Re: UTF-16BL/LE,... (was: Re: I18N issues with the XML Specification

>For the record, and this will come as no surprise, I totally oppose this 
>change, because I do *not* think 16LE and 16BE are appropriate for use with
>XML, as they fly in the face of XML's orientation towards interoperability
>across heterogeneous systems.  I think XML entities encoded in any flavor
>of UTF-16 should always have a BOM; exactly what the current spec [correctly
>IMHO] says.

Should it be considered an error if it doesn't contain a BOM?  IMHO, in the
absence of a BOM, UTF-16BE should be assumed.  If the charset declaration
and BOM disagree, it is a fatal error.  In case of UTF-16 declaration, the
BOM determines which one of UTF-16LE or UTF-16BE it is.  Including these
names (UTF-16LE & UTF-16BE) in the charset name possibility just adds more
wrinkles and probably more confusions and definitely more errors.  I
thoroughly disapprove of the LE and BE suffixes.

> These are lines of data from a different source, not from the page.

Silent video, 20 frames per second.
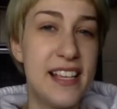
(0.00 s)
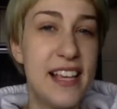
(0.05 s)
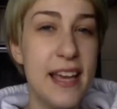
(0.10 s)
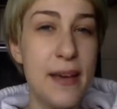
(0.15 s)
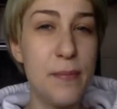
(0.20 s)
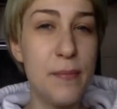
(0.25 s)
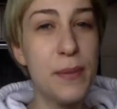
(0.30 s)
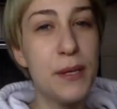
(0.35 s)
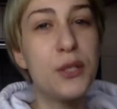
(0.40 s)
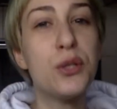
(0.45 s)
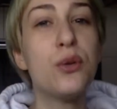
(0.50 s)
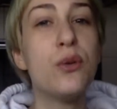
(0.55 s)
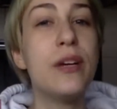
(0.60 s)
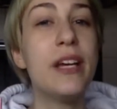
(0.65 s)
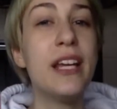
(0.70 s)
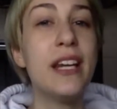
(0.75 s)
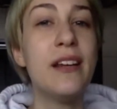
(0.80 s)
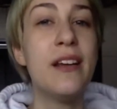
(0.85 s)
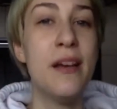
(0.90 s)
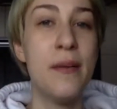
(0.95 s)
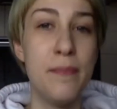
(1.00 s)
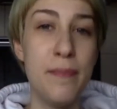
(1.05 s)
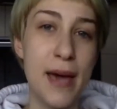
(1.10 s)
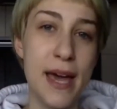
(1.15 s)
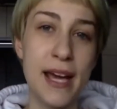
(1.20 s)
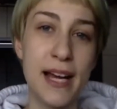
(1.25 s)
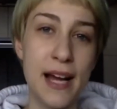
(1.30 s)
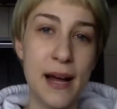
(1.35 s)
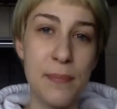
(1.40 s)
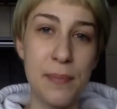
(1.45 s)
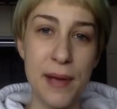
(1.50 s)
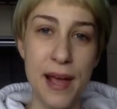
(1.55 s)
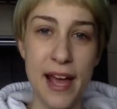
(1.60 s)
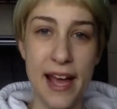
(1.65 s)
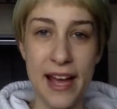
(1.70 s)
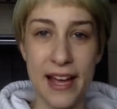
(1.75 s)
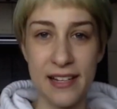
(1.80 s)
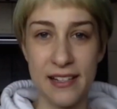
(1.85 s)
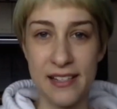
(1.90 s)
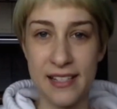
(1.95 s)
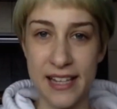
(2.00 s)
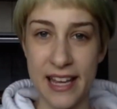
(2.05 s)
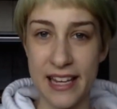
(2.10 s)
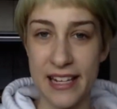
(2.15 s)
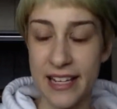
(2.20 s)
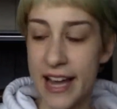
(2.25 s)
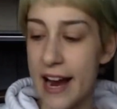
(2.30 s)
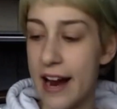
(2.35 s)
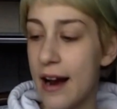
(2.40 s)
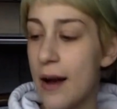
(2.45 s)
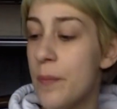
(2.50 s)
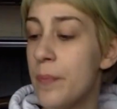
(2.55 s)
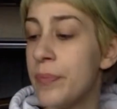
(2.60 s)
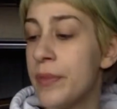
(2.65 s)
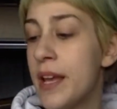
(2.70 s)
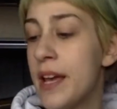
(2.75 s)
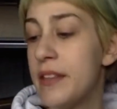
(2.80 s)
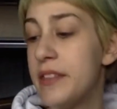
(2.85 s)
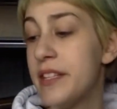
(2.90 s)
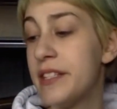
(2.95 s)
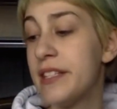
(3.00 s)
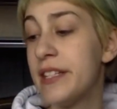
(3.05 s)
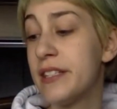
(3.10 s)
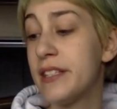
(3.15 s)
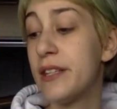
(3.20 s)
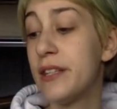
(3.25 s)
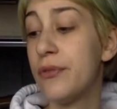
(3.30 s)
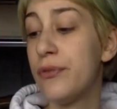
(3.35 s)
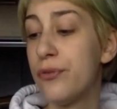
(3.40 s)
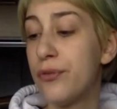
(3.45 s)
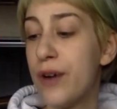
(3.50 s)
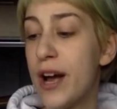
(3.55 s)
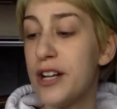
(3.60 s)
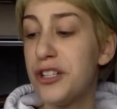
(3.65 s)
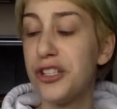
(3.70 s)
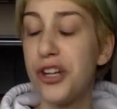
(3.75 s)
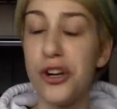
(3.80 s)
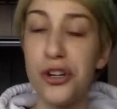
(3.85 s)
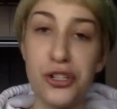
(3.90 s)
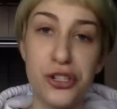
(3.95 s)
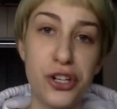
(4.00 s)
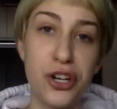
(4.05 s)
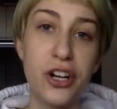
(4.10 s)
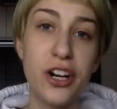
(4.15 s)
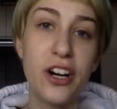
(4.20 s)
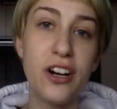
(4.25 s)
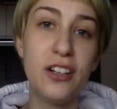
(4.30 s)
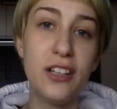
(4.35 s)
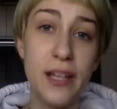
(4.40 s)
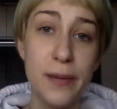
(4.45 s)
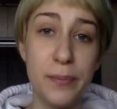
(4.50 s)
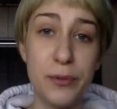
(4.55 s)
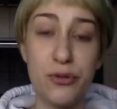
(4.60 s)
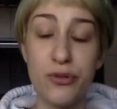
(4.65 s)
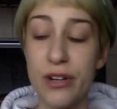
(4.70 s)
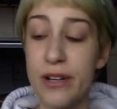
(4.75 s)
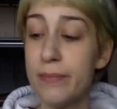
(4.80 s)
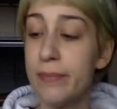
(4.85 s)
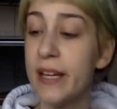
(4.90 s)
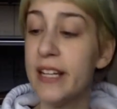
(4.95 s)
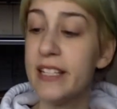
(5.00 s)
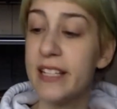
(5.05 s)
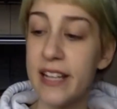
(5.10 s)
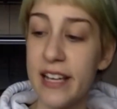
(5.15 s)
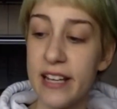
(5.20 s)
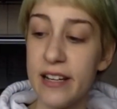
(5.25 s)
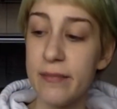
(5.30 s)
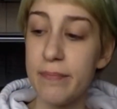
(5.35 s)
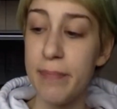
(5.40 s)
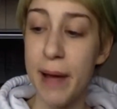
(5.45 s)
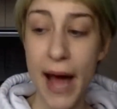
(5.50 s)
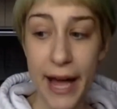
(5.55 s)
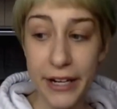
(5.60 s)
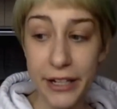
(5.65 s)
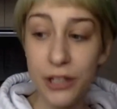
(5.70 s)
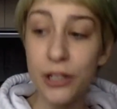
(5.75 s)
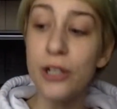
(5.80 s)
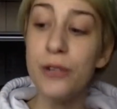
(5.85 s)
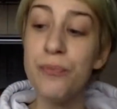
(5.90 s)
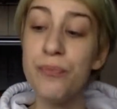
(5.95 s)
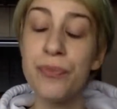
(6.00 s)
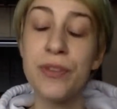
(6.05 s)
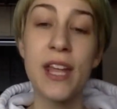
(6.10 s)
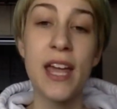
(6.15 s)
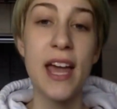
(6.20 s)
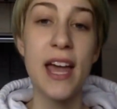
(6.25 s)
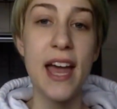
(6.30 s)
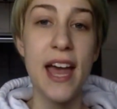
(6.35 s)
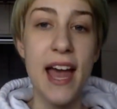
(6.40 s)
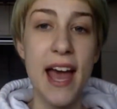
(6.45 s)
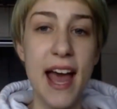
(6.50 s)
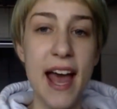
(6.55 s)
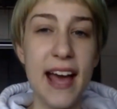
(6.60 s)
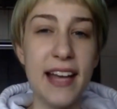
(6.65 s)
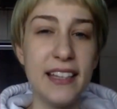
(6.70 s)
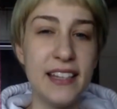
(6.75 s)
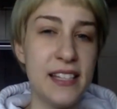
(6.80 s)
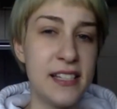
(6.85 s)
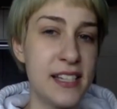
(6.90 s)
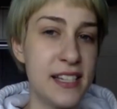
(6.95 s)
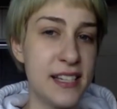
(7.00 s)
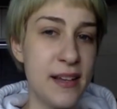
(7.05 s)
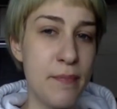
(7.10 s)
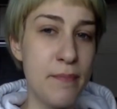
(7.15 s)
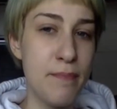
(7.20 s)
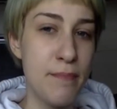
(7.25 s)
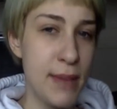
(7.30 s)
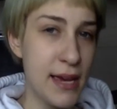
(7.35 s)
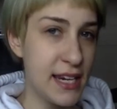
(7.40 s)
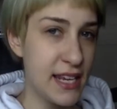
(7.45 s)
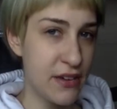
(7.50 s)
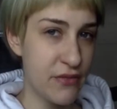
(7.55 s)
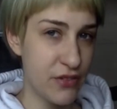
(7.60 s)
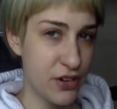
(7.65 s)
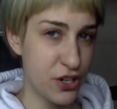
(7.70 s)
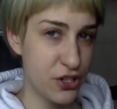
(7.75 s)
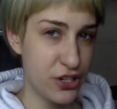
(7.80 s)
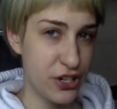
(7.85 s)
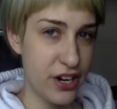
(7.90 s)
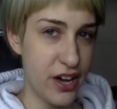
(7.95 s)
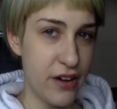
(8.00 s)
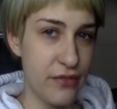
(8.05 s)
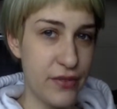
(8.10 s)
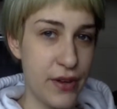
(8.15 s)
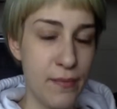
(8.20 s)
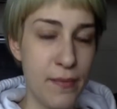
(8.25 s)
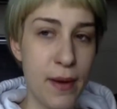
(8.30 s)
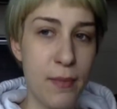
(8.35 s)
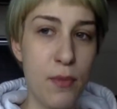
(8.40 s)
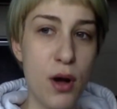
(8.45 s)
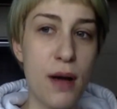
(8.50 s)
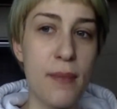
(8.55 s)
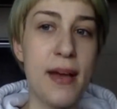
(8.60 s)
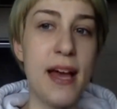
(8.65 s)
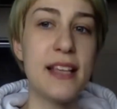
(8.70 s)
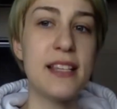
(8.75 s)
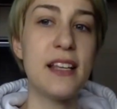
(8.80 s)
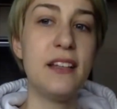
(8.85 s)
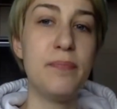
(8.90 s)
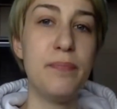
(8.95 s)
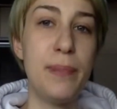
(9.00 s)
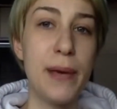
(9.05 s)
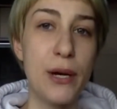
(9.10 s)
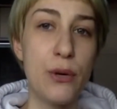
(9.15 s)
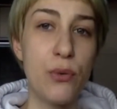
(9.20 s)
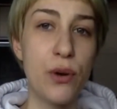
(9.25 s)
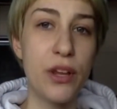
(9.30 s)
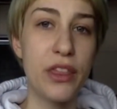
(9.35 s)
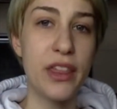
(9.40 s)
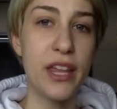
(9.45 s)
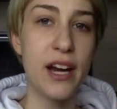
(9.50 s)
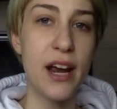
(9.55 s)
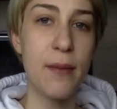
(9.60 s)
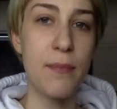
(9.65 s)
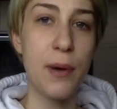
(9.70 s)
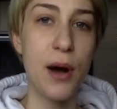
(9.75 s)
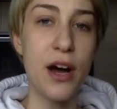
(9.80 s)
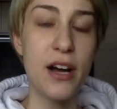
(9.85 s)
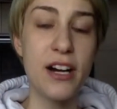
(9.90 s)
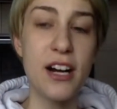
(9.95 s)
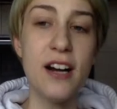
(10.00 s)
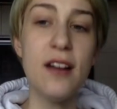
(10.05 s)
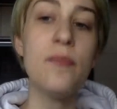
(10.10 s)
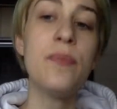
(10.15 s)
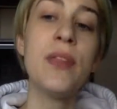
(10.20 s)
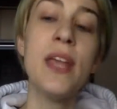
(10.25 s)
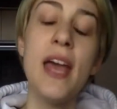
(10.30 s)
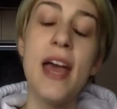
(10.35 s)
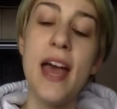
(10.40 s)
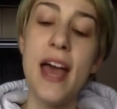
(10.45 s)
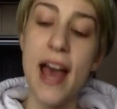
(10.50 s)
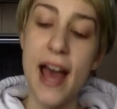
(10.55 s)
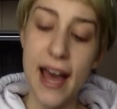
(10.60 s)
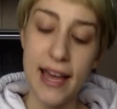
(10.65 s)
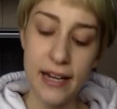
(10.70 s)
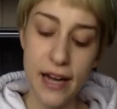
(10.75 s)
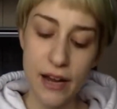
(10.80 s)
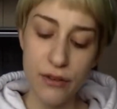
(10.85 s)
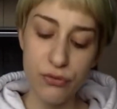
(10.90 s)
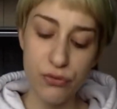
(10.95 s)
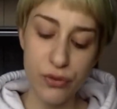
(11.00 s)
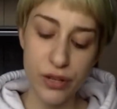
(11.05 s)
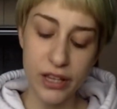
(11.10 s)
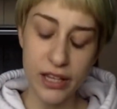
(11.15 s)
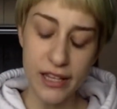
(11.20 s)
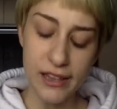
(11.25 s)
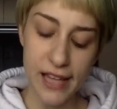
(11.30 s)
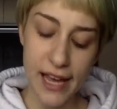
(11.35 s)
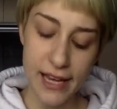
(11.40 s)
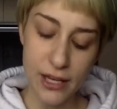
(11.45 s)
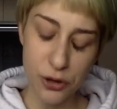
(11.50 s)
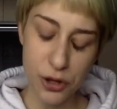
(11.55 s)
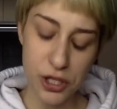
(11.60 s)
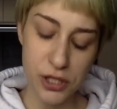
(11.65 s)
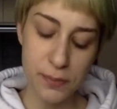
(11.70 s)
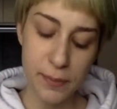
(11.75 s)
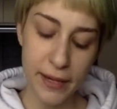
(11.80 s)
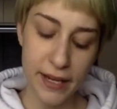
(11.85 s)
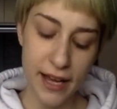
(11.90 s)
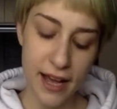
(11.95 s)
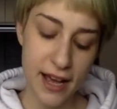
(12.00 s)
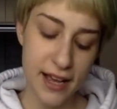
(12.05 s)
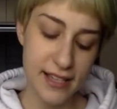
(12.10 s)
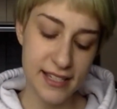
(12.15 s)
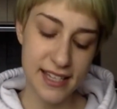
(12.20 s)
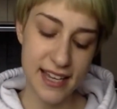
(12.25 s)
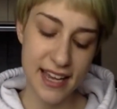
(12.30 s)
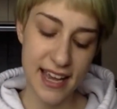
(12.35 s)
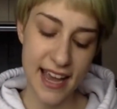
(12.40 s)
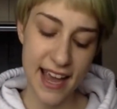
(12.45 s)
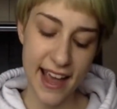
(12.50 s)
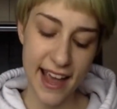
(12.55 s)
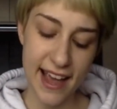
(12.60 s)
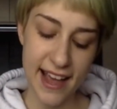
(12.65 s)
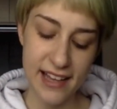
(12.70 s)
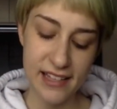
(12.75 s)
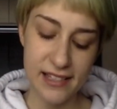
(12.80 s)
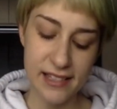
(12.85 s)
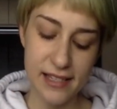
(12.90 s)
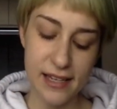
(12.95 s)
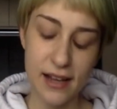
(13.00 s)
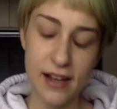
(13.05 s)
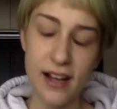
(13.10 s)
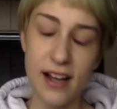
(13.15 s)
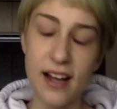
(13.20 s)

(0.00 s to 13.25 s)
in between makeup and skincare. This is the Fresh Sugar Lip Treatment in Petal. And this is a mini version of it. My mom has a big one that I bought her. And I really like this because it's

RFC2781 makes it an error to have a BOM in case of UTF-16LE or UTF-16BE
charset declaration.  Why should it be such especially if there is no
contradiction?  RFC2781 also says:

"Text labelled "UTF-16LE" can always be interpreted as being little-
   endian. The detection of an initial BOM does not affect de-
   serialization of text labelled as UTF-16LE. Finding 0xFE followed by
   0xFF is an error since there is no Unicode character 0xFFFE, which
   would be the interpretation of those octets under little-endian
   order."

Well, FEFF is not being interpreted as a character but as a mark which is
very different.  But interestingly enough, FEFF is allowed in case UTF-16
is the charset declaration.  


Sujatha.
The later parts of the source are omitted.